▶ What is being asked
Lines from the top of the listing down to the one with "Spoken language: Tamil", inclusive, are to be copied exactly.
::::::::::
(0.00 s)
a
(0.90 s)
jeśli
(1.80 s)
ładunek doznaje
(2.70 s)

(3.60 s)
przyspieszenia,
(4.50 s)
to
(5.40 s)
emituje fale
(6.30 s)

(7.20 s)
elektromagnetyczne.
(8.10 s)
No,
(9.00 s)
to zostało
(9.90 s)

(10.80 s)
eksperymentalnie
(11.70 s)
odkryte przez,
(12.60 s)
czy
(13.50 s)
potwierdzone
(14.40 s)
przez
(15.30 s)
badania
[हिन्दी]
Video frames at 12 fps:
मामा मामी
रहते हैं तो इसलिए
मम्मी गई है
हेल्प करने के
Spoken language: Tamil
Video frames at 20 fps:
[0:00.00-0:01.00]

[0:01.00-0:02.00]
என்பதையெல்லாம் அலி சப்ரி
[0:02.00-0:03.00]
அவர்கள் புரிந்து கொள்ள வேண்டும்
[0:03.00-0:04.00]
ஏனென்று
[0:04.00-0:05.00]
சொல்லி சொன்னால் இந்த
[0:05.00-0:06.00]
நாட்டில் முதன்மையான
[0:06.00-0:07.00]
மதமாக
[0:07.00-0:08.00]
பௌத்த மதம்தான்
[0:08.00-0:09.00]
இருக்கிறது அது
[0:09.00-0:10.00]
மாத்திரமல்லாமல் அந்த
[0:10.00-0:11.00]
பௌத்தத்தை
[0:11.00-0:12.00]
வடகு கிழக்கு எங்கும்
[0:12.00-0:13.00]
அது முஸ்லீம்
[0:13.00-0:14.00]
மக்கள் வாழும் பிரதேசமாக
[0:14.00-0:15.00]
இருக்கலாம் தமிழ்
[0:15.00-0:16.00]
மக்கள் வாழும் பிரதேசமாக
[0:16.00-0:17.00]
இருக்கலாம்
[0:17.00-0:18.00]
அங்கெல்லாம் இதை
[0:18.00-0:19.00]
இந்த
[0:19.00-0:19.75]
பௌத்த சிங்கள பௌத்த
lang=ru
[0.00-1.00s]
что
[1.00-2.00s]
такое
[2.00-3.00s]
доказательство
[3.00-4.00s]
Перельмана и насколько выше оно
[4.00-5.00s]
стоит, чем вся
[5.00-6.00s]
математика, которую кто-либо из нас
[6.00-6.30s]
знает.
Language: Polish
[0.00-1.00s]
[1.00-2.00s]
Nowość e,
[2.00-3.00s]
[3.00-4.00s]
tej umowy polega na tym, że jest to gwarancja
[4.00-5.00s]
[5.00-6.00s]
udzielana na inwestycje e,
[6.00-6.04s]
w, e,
::::::::::
▶ Output
(0.00 s)
a
(0.90 s)
jeśli
(1.80 s)
ładunek doznaje
(2.70 s)

(3.60 s)
przyspieszenia,
(4.50 s)
to
(5.40 s)
emituje fale
(6.30 s)

(7.20 s)
elektromagnetyczne.
(8.10 s)
No,
(9.00 s)
to zostało
(9.90 s)

(10.80 s)
eksperymentalnie
(11.70 s)
odkryte przez,
(12.60 s)
czy
(13.50 s)
potwierdzone
(14.40 s)
przez
(15.30 s)
badania
[हिन्दी]
Video frames at 12 fps:
मामा मामी
रहते हैं तो इसलिए
मम्मी गई है
हेल्प करने के
Spoken language: Tamil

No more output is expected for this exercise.